2. The device of claim 1 wherein the memory is a nonvolatile memory.

3. The device of claim 1 including: a component for receiving source data without instructions for processing the source data at the device, wherein the processing unit executes default instructions which are stored in the memory to effect the processing of the source data in a default way.

4. The device of claim 1 wherein the component for storing the received instructions stores the received instructions so as to supersede instructions previously used to process source data.

5. The device of claim 1 wherein the instructions are received before the source data.

6. The device of claim 1 wherein the instructions are interleaved within the source data.

7. The device of claim 1 including: a drive that reads a storage media on which the source data and instructions are stored and provides the source data and instructions to the component for receiving the source data and instructions.

8. The device of claim 7 wherein the received instructions cannot be output from the device.

9. The device of claim 8 wherein the source data can be output from the device.

10. The device of claim 1 wherein the source data and instructions are received from another device via a communications channel.

11. The device of claim 10 wherein the other device has the instructions stored in a memory, wherein the other device receives the source data from an external source, and wherein the other device forwards the source data along with the instructions stored in memory to the device.

12. The device of claim 1 wherein the instructions are for decrypting the source data.

13. A computer-readable medium containing a data structure that includes: source data that can be processed by an extensible device; and computer instructions for performing processing on the source data whereby the source data and computer instructions are transmitted as a unit to the extensible device and wherein the extensible device can execute the computer instructions to perform the processing on the source data.

14. The computer-readable medium of claim 10 wherein the computer-readable medium is a data transmission medium.

15. The computer-readable medium of claim 10 wherein the computer-readable medium is a removable storage medium.

16. The computer-readable medium of claim 10 wherein the computer-readable medium is a disk.

17. The computer-readable medium of claim 10 wherein the computer instructions control the decrypting of the source data.

18. The computer-readable medium of claim 10 wherein the extensible device that that reads the data structure does not output the computer instructions.

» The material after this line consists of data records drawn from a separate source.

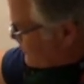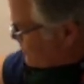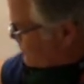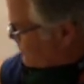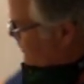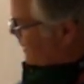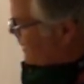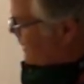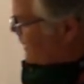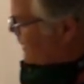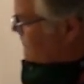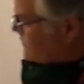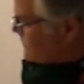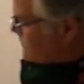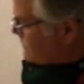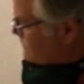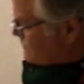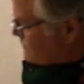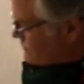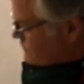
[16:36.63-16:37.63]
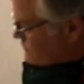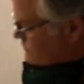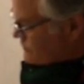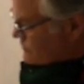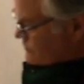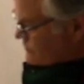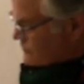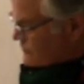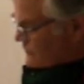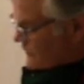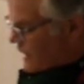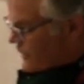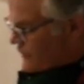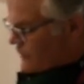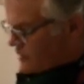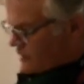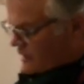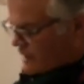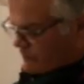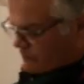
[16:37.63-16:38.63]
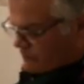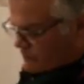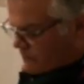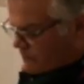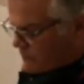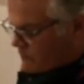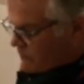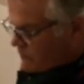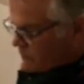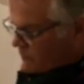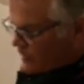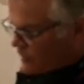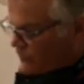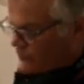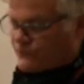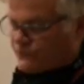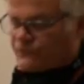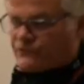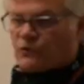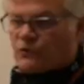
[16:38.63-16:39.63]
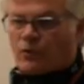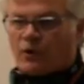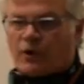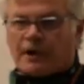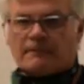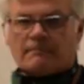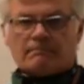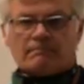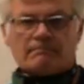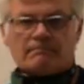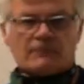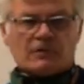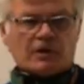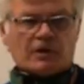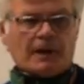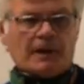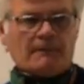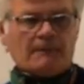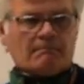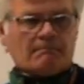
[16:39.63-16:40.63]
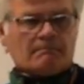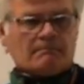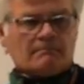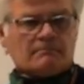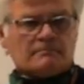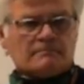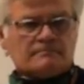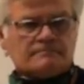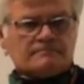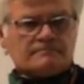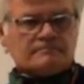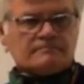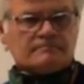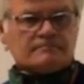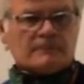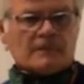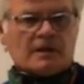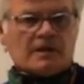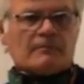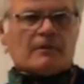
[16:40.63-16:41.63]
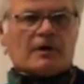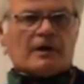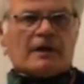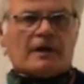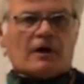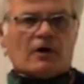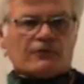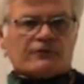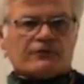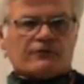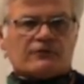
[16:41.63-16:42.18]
on it. I think that tells the story, okay? Anybody else?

19. A method in a device for transmitting source data, comprising: receiving the source data at the device from a source external to the device; retrieving instructions from memory of the device, the instructions for processing the source data; and ttansntitting the retrieved instructions and the received source data to an extensible device so that the extensible device can execute the transmitted instructions to effect the processing of the source data.

20. The method of claim 19 wherein the instructions are for decrypting the received source data.

21. The method of claim 19 including receiving instructions at the device from the source external to the device and transmitting the received instructions and the received source data rather than transrmtting the instructions retrieved from memory.

22. A computer-readable medium containing computer instructions for controlling an extensible device to process source data, by: receiving source data along with instructions for processing the source data at the extensible device; storing the received instructions at the extensible device; and executing the stored instructions to effect the processing of the source data at the extensible device.

23. The computer-readable medium of claim 22, including executing default instructions for processing source data that is received without accompanying instructions.

24. The computer-readable medium of claim 22 wherein the received instructions supersede the default instructions.